_Data to process_
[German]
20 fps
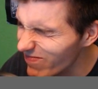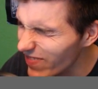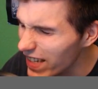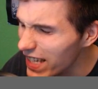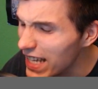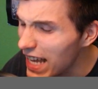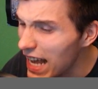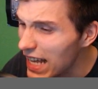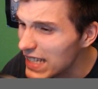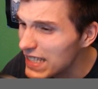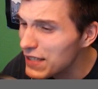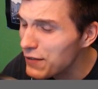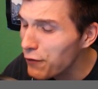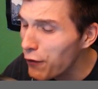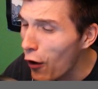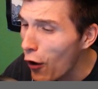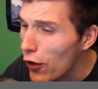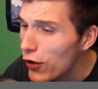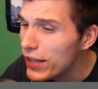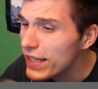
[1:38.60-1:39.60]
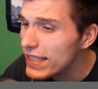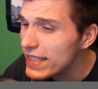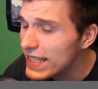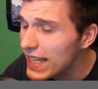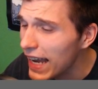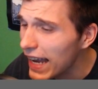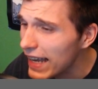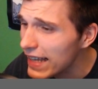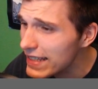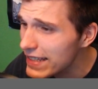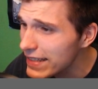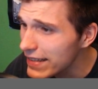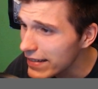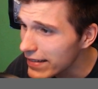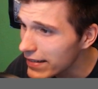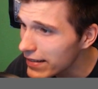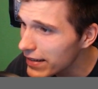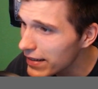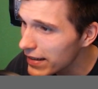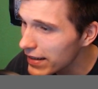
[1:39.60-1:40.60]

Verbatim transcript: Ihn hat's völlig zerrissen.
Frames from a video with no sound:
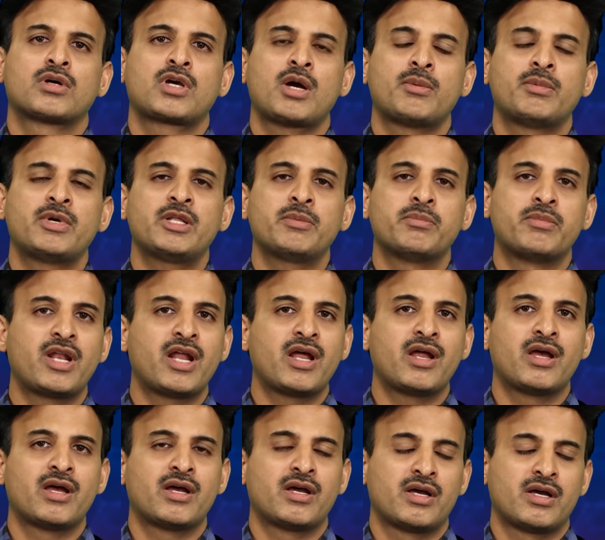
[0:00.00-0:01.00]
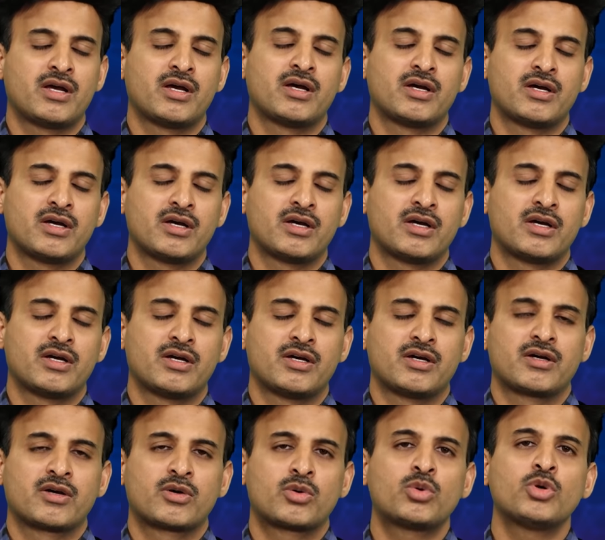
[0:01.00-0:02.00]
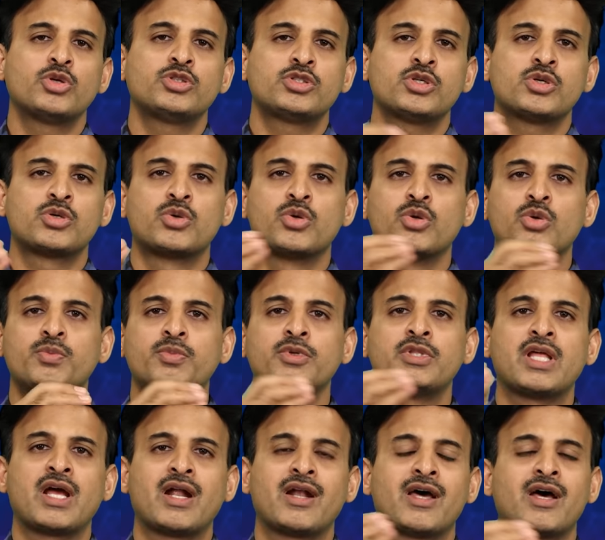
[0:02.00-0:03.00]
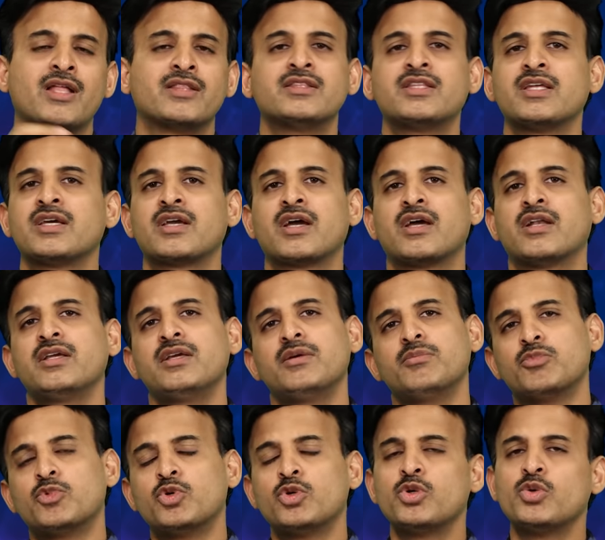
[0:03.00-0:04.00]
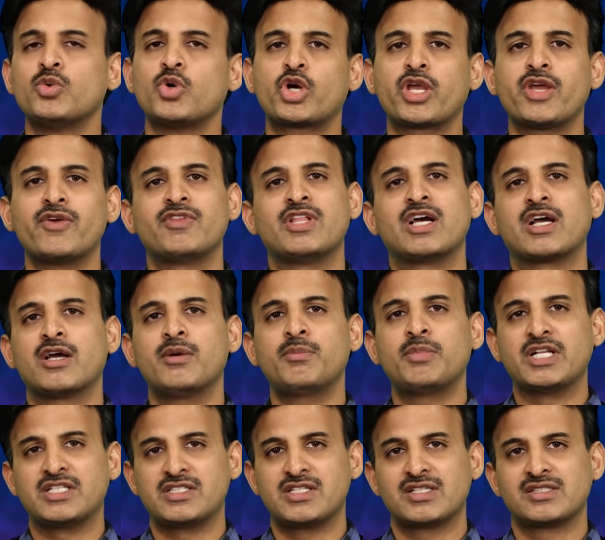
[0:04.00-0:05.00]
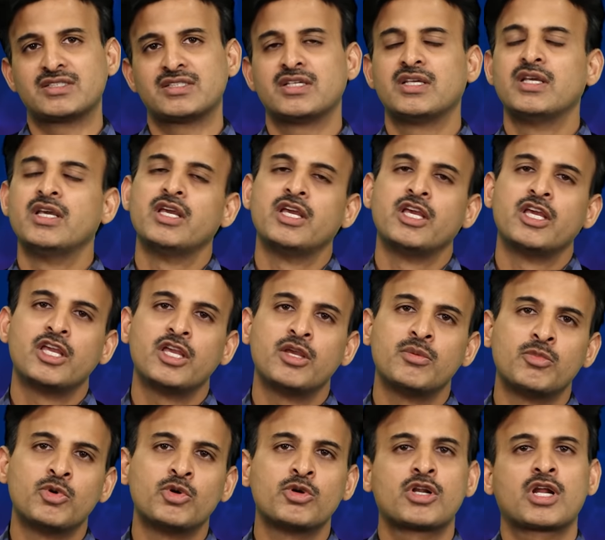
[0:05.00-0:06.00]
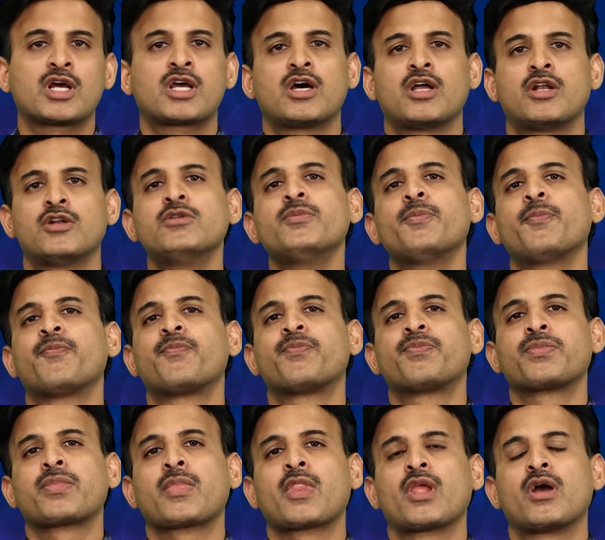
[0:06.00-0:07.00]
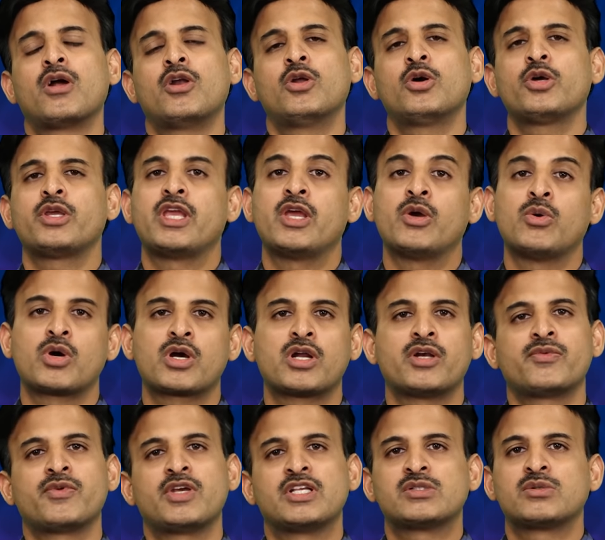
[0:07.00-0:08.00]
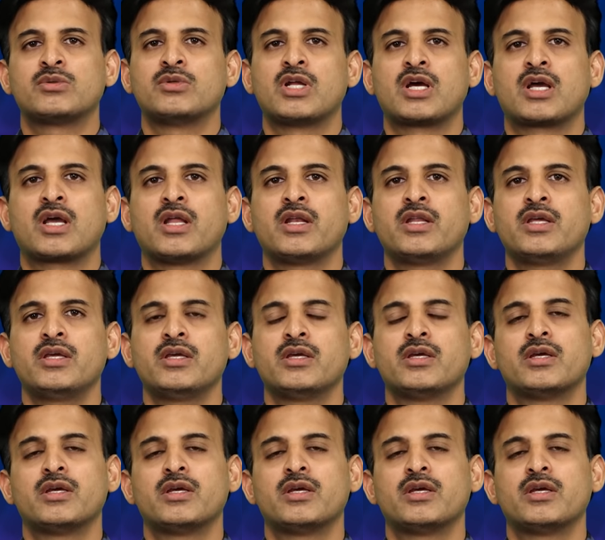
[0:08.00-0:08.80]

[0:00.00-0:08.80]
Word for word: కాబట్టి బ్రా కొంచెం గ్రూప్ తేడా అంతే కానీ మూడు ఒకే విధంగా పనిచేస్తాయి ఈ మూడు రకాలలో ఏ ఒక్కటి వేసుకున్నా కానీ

_Assignment_
Pictures stay out; retype only the lines from the line containing "[0:02.00-0:03.00]" through the end of the listing, inclusive, exactly as they appear.

_Response box_
[0:02.00-0:03.00]
[0:03.00-0:04.00]
[0:04.00-0:05.00]
[0:05.00-0:06.00]
[0:06.00-0:07.00]
[0:07.00-0:08.00]
[0:08.00-0:08.80]

[0:00.00-0:08.80]
Word for word: కాబట్టి బ్రా కొంచెం గ్రూప్ తేడా అంతే కానీ మూడు ఒకే విధంగా పనిచేస్తాయి ఈ మూడు రకాలలో ఏ ఒక్కటి వేసుకున్నా కానీ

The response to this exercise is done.